Quando chegou o meu primeiro dia, não era eu que levava a minha filha para a aula de dança, mas era ela quem me levava. E o que parecia tão simples, leve e solto não era bem assim. Da barra solo, que dá vontade de desistir, você vai para o plié e com ele chegam muitos nomes que você acha que nunca vai aprender. Você também nota que existem músculos inimagináveis, posturas nada anatômicas, um braço que insiste em cair, um espelho que não para de te seguir, uma música linda, uma barra, e um monte de bailarinas te olhando pelo espelho e de repente você se vê sendo uma delas, toda desengonçada, fora do tempo, correndo atrás, mas está lá. Tenho que confessar que quando a aula terminou eu estava chorando de alegria. A dança nos faz esquecer de todos os problemas. Hoje não tenho mais nenhum sintoma de fibromialgia e cresci, ou melhor desentortei, 3 centímetros”, comemora.
“Eu nunca tive o sonho de fazer ballet, na verdade eu quando criança ia na contramão de tudo e queria mesmo é fazer futebol. Mas quando me vi aos 43 anos procurando uma atividade que fosse fazer bem ao corpo, alma e que juntasse música e movimento, pensei porque não experimentar a dança clássica? Foi aí que me apaixonei”, fala a advogada carioca Ana Cecília Moraes. “Eu encontrei uma escola que dava aulas para adultos e seguia uma metodologia para o corpo do adulto. Gostei e hoje é a minha terapia. Faça chuva, faça sol, eu estou lá 3 vezes por semana. Passei a ser uma plateia mais crítica de dança e entendo no meu corpo o que vejo na cena”, fala. Ana Cecília nas férias também viaja para o exterior e aproveita para fazer umas aulas. “Antes eu tinha vergonha porque era mais velha, mas hoje?
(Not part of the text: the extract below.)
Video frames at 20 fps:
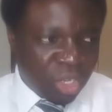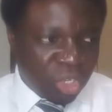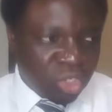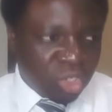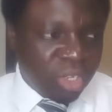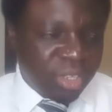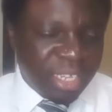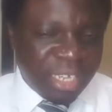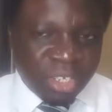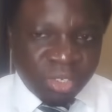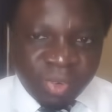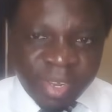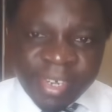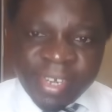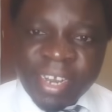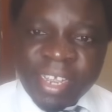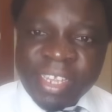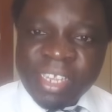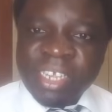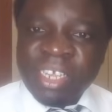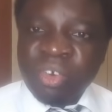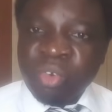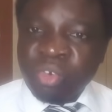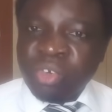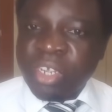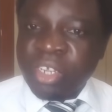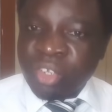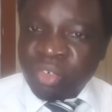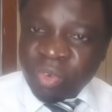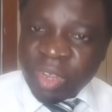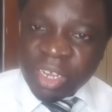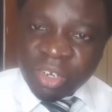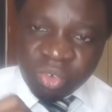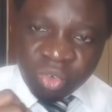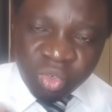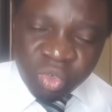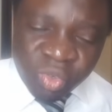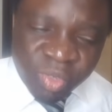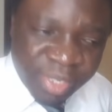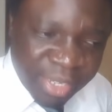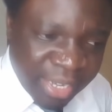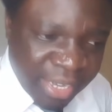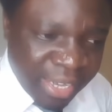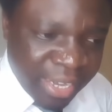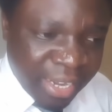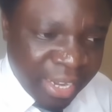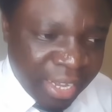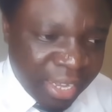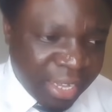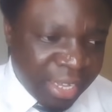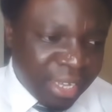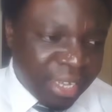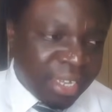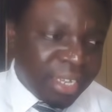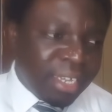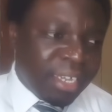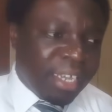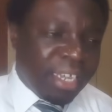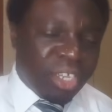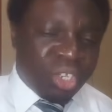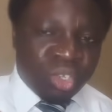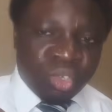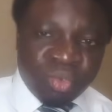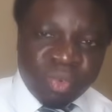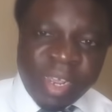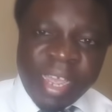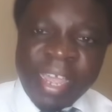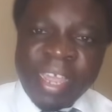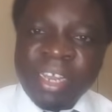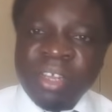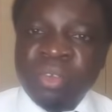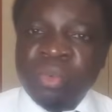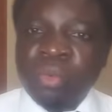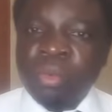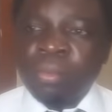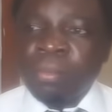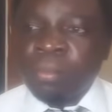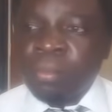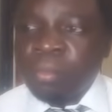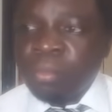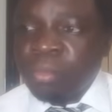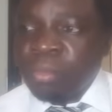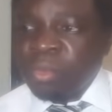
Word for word: So the strategy Ruto is trying to use here is try to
Ah, hoje eu tenho é orgulho”.
A designer Vivian Marino Gonçalves Pereira, 32, já tinha feito ballet quando na infância e na adolescência e aos 24 resolveu voltar a dançar quando buscava uma atividade física que também tivesse um lado artístico. “Embora eu tenha feito ballet quando jovem, ele só se tornou realmente importante quando voltei como adulta. Voltei com a meta de só ter uma atividade, mas em menos de um ano já estava completamente envolvida, participando de apresentações e todo tipo de projeto com a escola. Quando eu era jovem existia uma certa cobrança de “por que gastar tanto tempo e dinheiro” com uma coisa que não iria ser a minha fonte de renda? Como adulta essa pressão não existe mais, então foi bem mais fácil me envolver. Hoje dedico grande parte do meu tempo livre ao ballet, cada momento de aula e ensaio é algo muito especial, fiz muitas amizades e acabei mudando muitas coisas no meu estilo de vida por conta disso”, fala. “Hoje quem define meus objetivos com o ballet sou eu mesma e de acordo com meu tempo – e tempo livre é algo que varia muito na vida adulta. Contudo, isso nos dá muito mais liberdade no processo de aprendizado. Não há uma culpa por não conseguir fazer certo passo em um tempo determinado, e acredito que isso faz a experiência ser muito mais prazerosa. Hoje o ballet para mim significa liberdade”.